周仓退回座位,两手忽而搁膝,忽而交叠,连袖口褶皱都显得局促不安。
沐晟接过侍女捧来的青瓷罐,手法利落:烫盏、醒茶、悬壶高冲,水声潺潺,茶香渐起。
可就在他提起紫砂壶,准备分汤时——
朱高爔却伸手覆住杯沿,纹丝不动。
“常宁呢?”
沐晟手腕猛地一抖,壶嘴微偏,几滴沸水溅在案上,腾起一缕白气。
他僵在原地,心口一沉:果然是为常宁公主来的。
想到弟弟沐昕昨夜又对常宁动了手,他额角沁出细汗,后颈发麻。
若这位真知道了实情……怕是把沐昕剁成八段,都难消心头火。
“回禀贵人,常宁公主许是晨起晚了些,咱们先喝着茶,她一醒,下人立马就请过来。
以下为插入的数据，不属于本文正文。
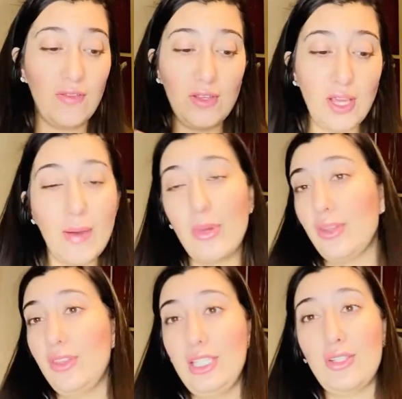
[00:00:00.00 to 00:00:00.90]
If you got both
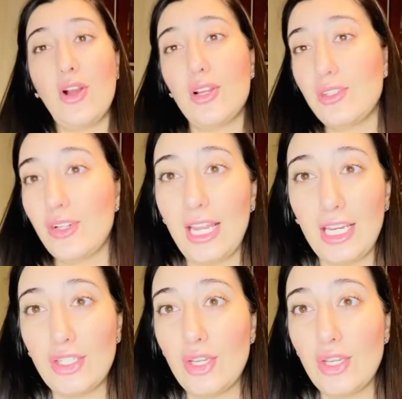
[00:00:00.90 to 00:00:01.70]
of these cards, you're getting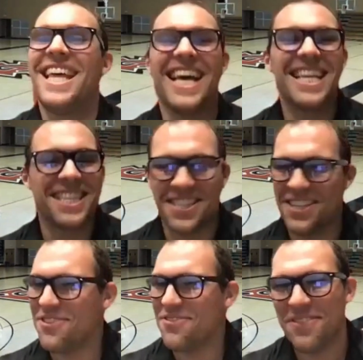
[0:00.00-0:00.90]
And
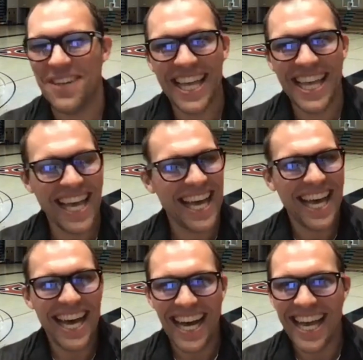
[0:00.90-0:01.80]
apparently those stinky
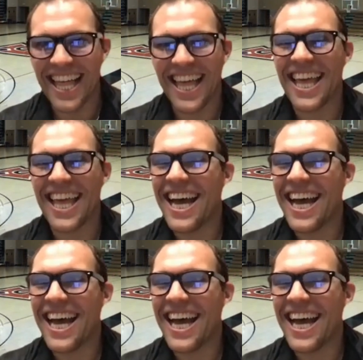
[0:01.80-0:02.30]
socks are hanging in an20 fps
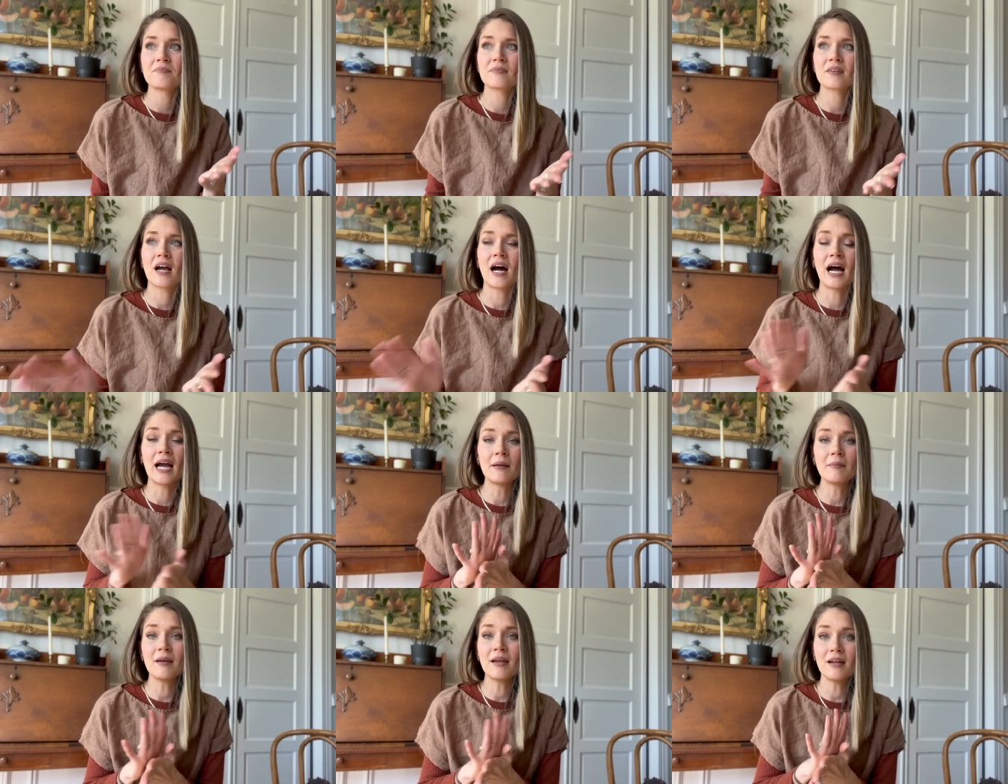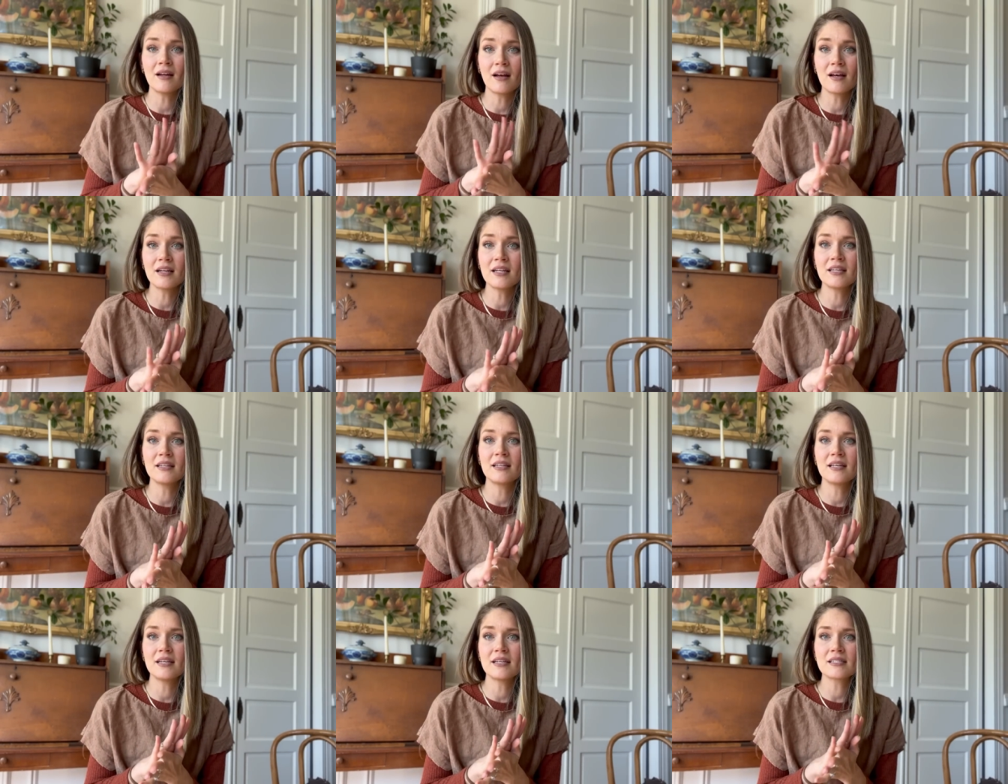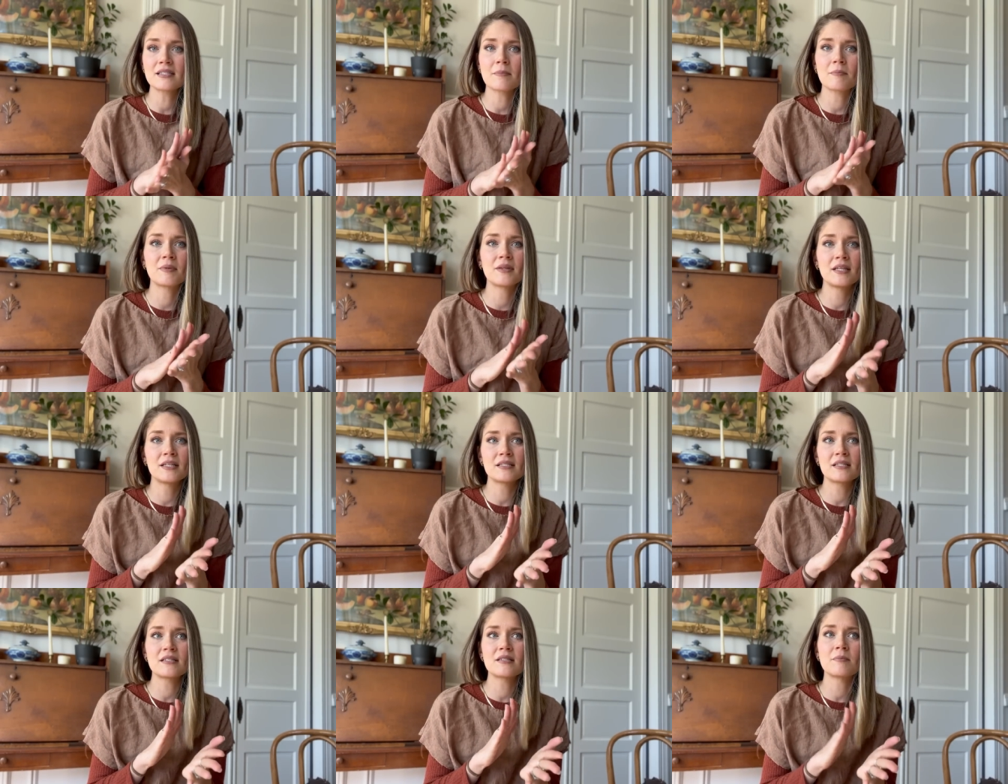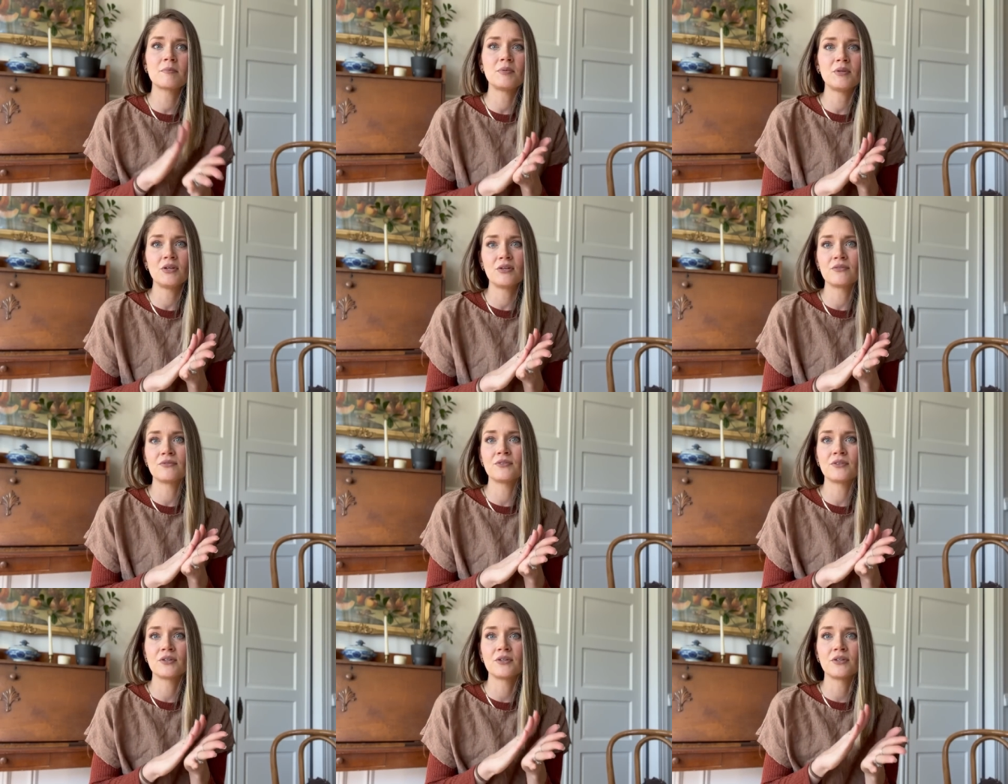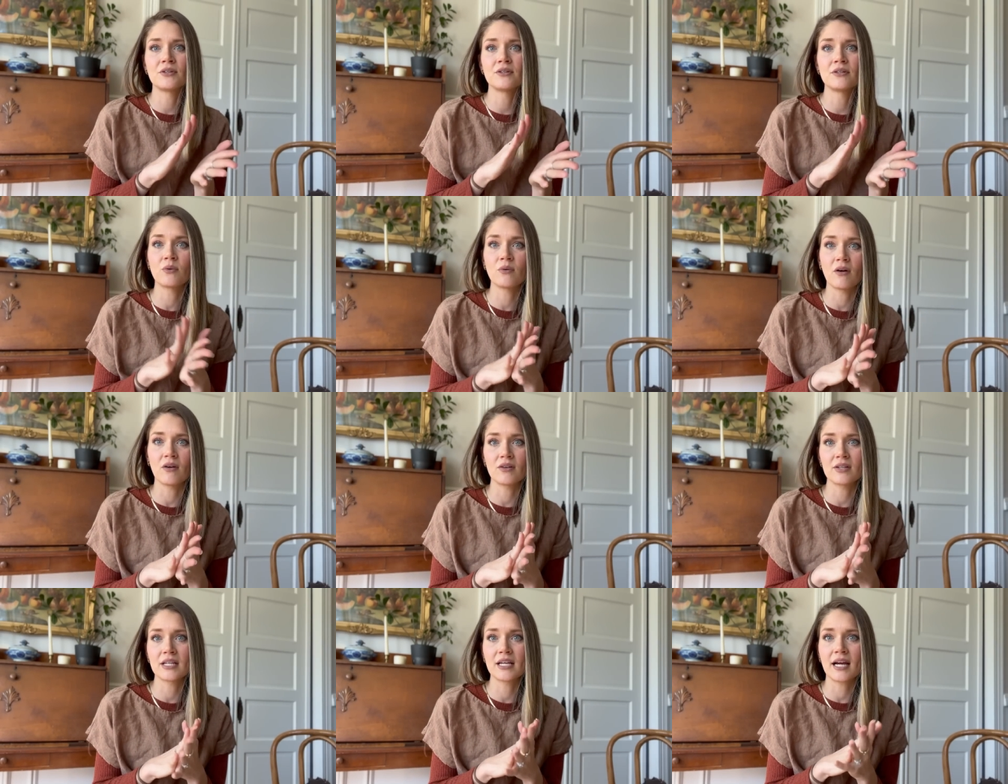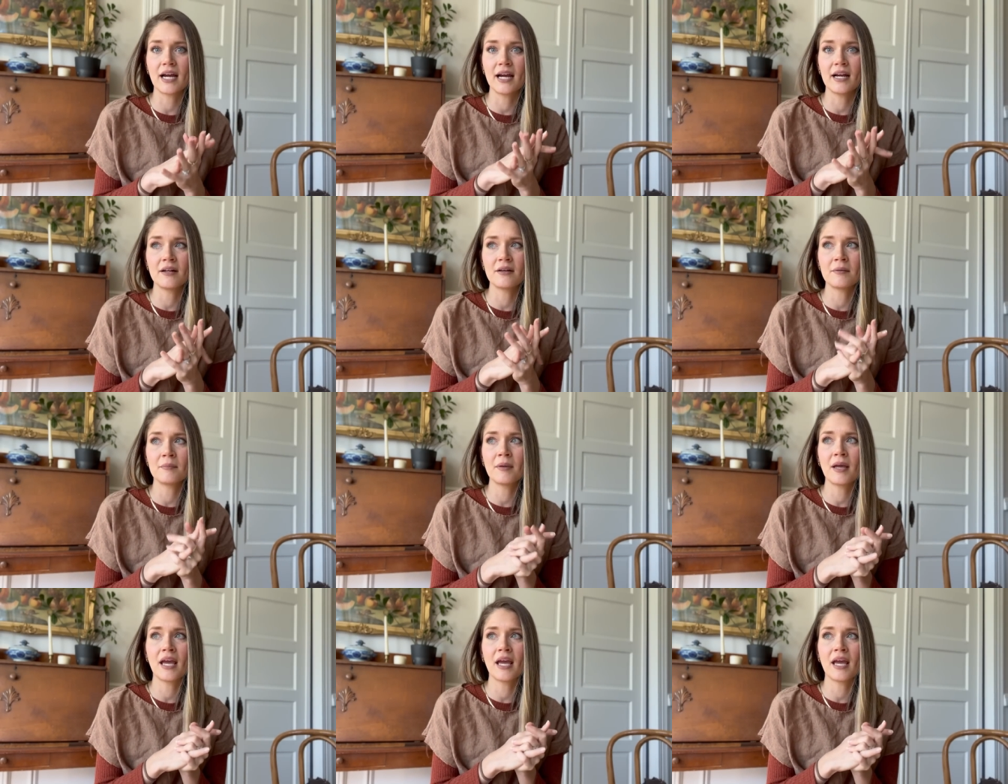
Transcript: I may not need this, but this is a beautiful quality item.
”
他强扯笑意,话音未落,指尖已微微发颤——这点小动作,怎逃得过朱高爔的眼睛?
朱高爔眸光一沉,腿随意一翘,手掌仍压在杯口,纹丝未移。
满厅空气骤然凝滞,连檐角铜铃都似哑了声。
沐晟捏着茶壶,进不得,退不得。
“去,把常宁叫来。”朱高爔声音不高,却像块寒铁坠地,“没醒,也给我掀被子拖出来——让她来,给我沏茶。”
那语气冷得扎人,沐晟耳根一刺,脊梁骨窜上一股凉意。
他知道,今日不见着人,这事绝没完。